When Robbie Roberts was South Dakota’s Environmental and Natural Resources secretary, he took every chance he could to travel to Washington, D.C. It wasn’t that the Alabama native disliked living on the windswept plains surrounding Pierre. But in those days, the U.S. Environmental Protection Agency found it politic from time to time to summon state environmental chiefs to serve on federal advisory panels. And the retired U.S. Air Force colonel figured he’d better sit in “so I could find out about something that could come back in six months and bite me in the butt.”
These days, Roberts works in Washington himself—and the initiative on environmental protection is shifting out to Pierre and the other state capitals around the country. As executive director of the Environmental Council of the States, the association of state environmental agency directors he helped found, Roberts is playing an instrumental part as state governments take on pivotal roles in running the nation’s pollution control programs. Roberts’ former counterparts in state capitals all over the country give him much of the credit for making the case that state pollution control regulators are up to that responsibility.
Roberts retired from the military in 1990 after commanding Ellsworth Air Force Base outside Rapid City. Then-Governor George Mickelson picked him to head South Dakota’s fledgling environmental agency, at a time when most states were just gearing up to administer federal pollution control laws.
Serving a lightly populated state was an advantage, Roberts says, “because government in South Dakota is of a size you can see and understand what you’re implementing.” On the other hand, he adds, “there can be a real feeling of being isolated in some state government positions, so it’s helpful to be reminded that other people are going through the same problems.” In 1993, Roberts and a few fellow commissioners formed ECOS to provide a forum for sharing experiences—and forging a common front to counter EPA’s condescending attitude toward state pollution agencies.
Two years later, Roberts took on the job of setting up ECOS’ Washington office. Under his leadership, ECOS persuaded U.S. EPA officials to negotiate new partnerships giving state agencies the flexibility to focus resources on priority environmental problems that they themselves identify. ECOS commissioners have worked with EPA to develop statistical indicators to accurately measure real pollution-control progress, and they’ve also stepped in to prod EPA and the Justice Department toward realistic policies on addressing the impact of pollution on minority communities.
Roberts also been adept at steering the organization clear of controversies that split state commissioners, notably regional disputes over air and water pollution that flows across state lines. As ECOS’ credibility has grown, he’s hired top environmental policy experts to lead lobbying and research operations.

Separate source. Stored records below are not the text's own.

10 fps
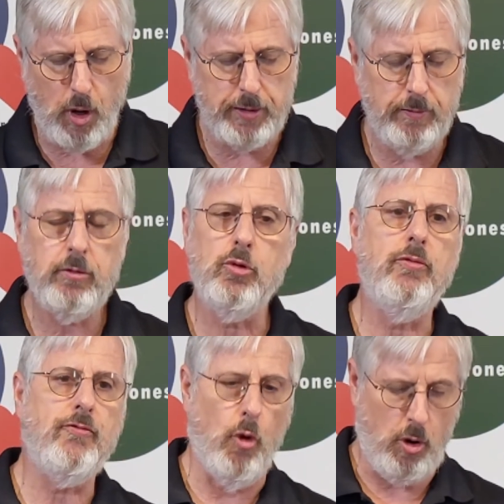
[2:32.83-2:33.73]
1 through
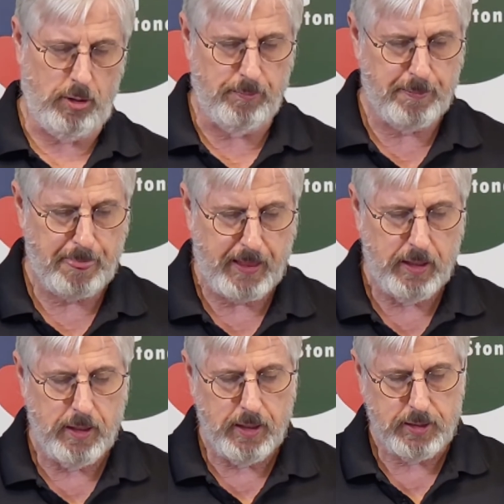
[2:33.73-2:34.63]
4,
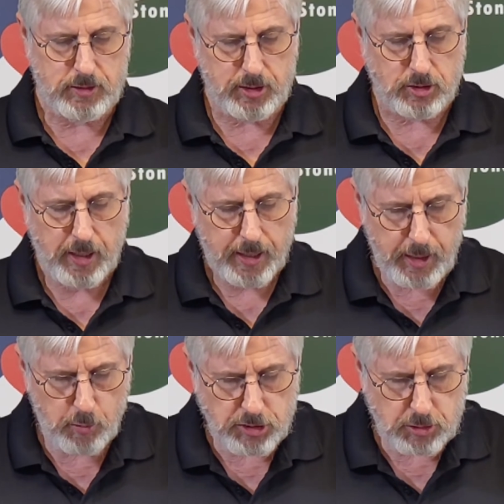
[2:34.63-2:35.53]
it says,
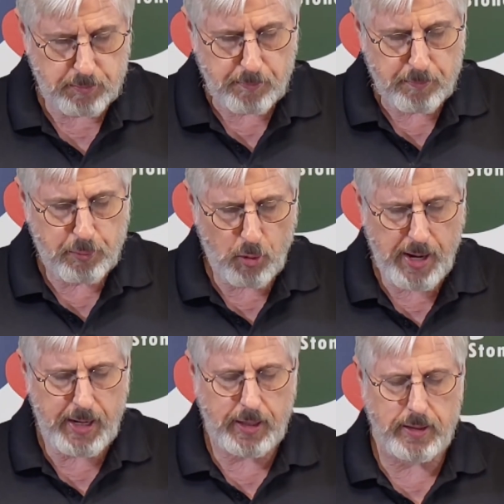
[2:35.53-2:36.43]
He was
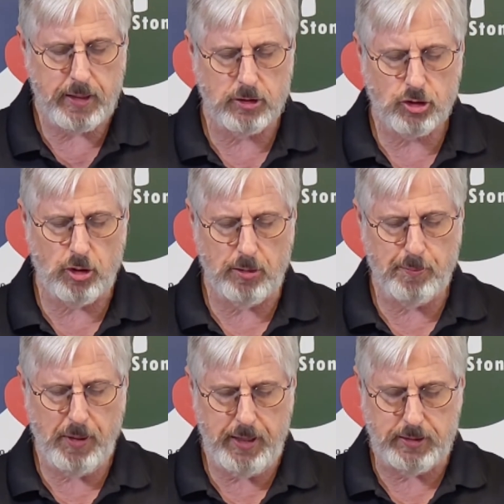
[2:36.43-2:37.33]
praying in a certain
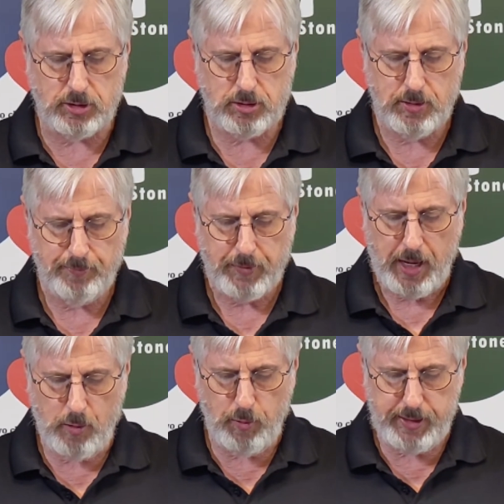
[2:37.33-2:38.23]
place,
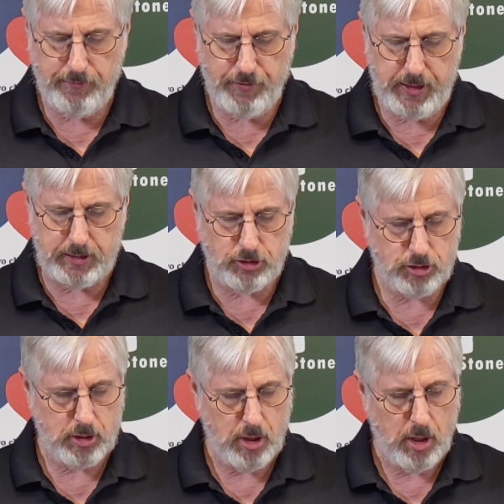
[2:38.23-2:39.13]
and when He
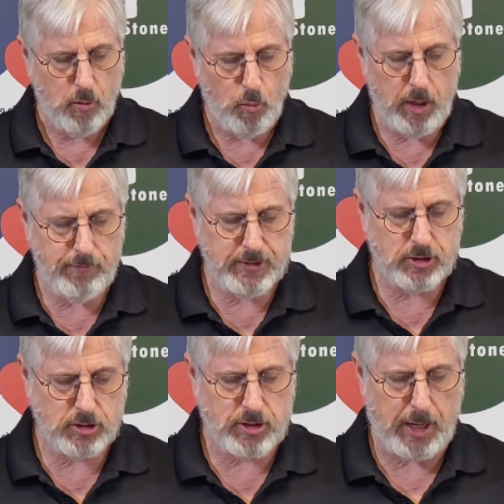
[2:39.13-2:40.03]
finished, one of His
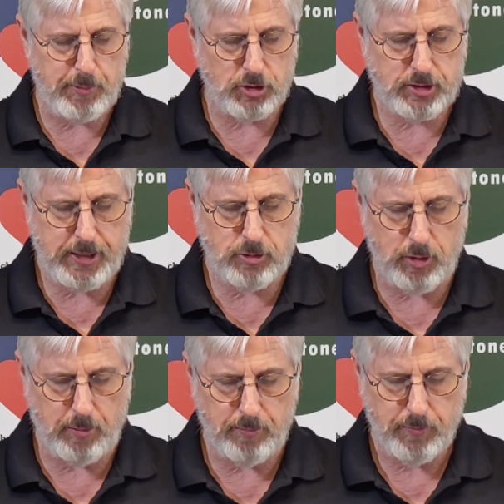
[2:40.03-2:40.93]
disciples said to
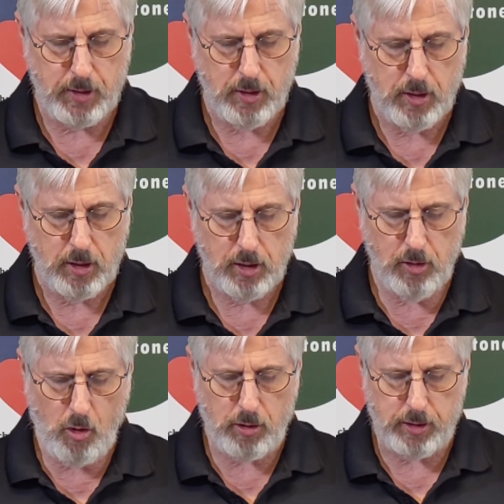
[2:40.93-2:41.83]
Him,
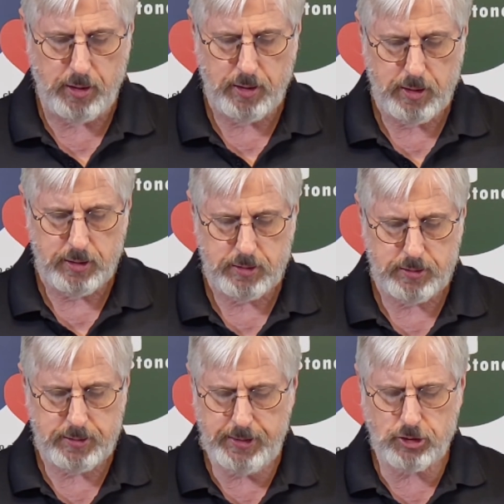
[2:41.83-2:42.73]
Lord,
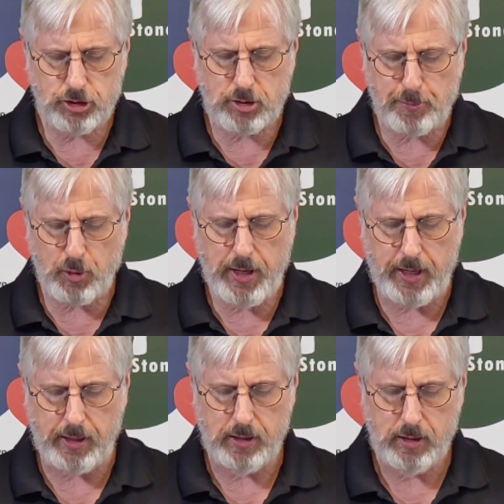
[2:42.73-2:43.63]
teach us to
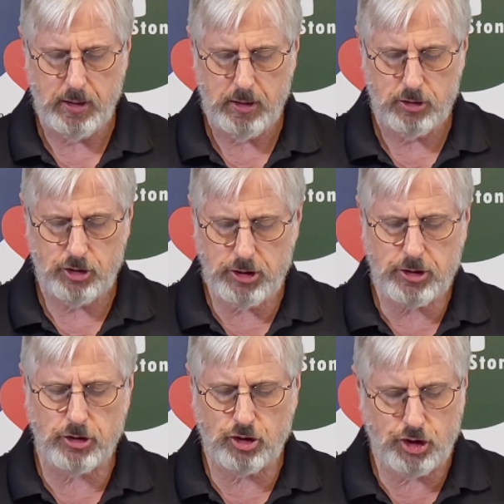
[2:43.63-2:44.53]
pray, just
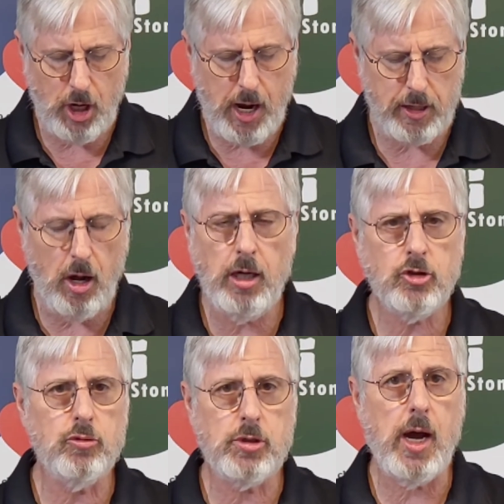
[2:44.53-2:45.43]
as John
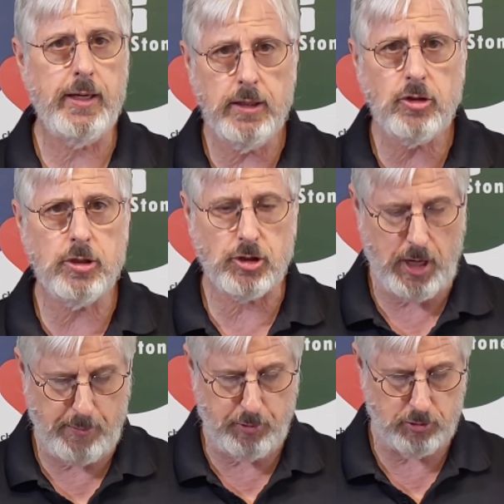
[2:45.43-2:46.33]
also taught his
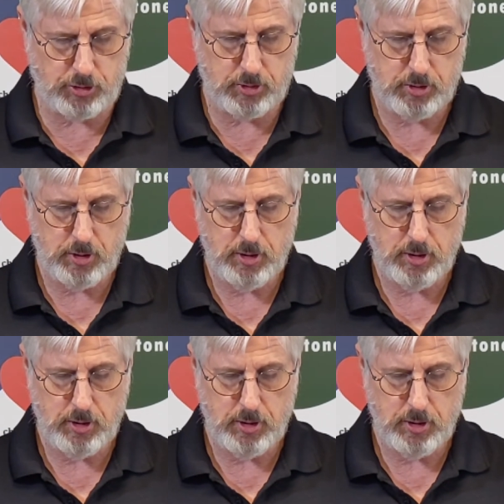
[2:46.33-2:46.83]
disciples.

Most of the commissioners who founded ECOS have left office, but 52 of 55 state and territorial agency directors are currently active in the organization. With state commissioners sticking together, U.S. EPA no longer brings them to Washington once a year for pep talks on federal policies. Now EPA’s own top leaders regularly sit in on ECOS’ twice-a-year meetings.
“In a sense, ECOS’ major accomplishment is the fact that we are still here,” Roberts says. “In another sense, the major accomplishment has been to focus attention on the role of states in environmental protection.” In both senses, Roberts’ deft and steady leadership has been essential in making the states an increasingly influential presence in determining—not just implementing—national environmental policy.